#### Description of the task
Everything in the data that follows should be given again verbatim, except the images.

#### Supplied records
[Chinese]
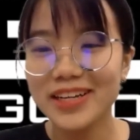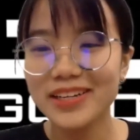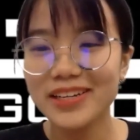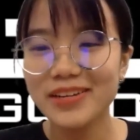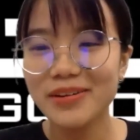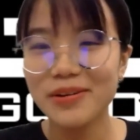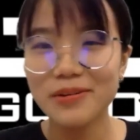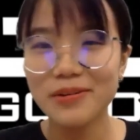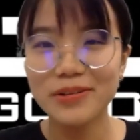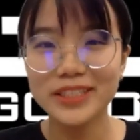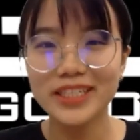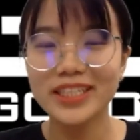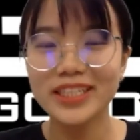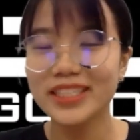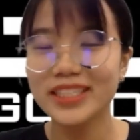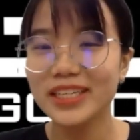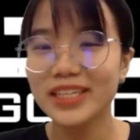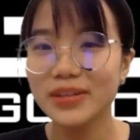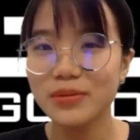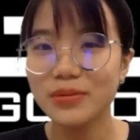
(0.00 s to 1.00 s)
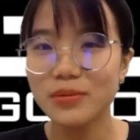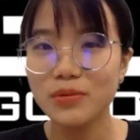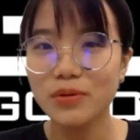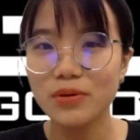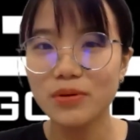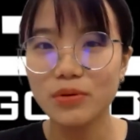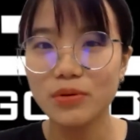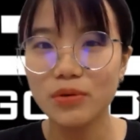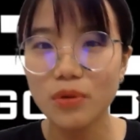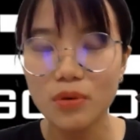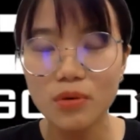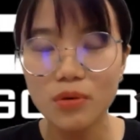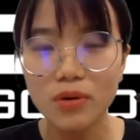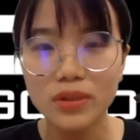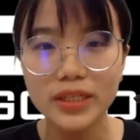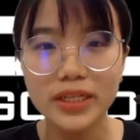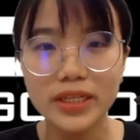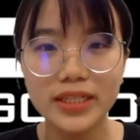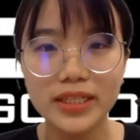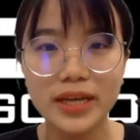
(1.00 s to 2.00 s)
有，我相信如果有用过
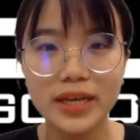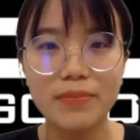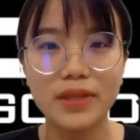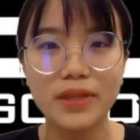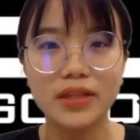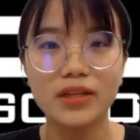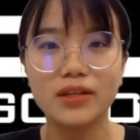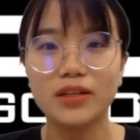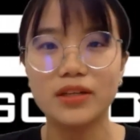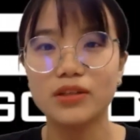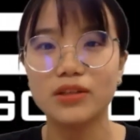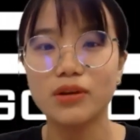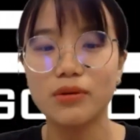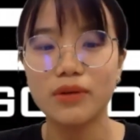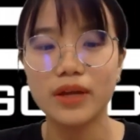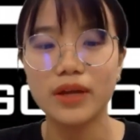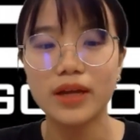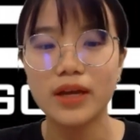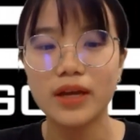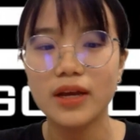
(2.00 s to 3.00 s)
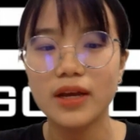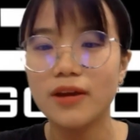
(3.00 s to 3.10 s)
这个产品的人都会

#### Answer to the problem
[Chinese]
(0.00 s to 1.00 s)
(1.00 s to 2.00 s)
有，我相信如果有用过
(2.00 s to 3.00 s)
(3.00 s to 3.10 s)
这个产品的人都会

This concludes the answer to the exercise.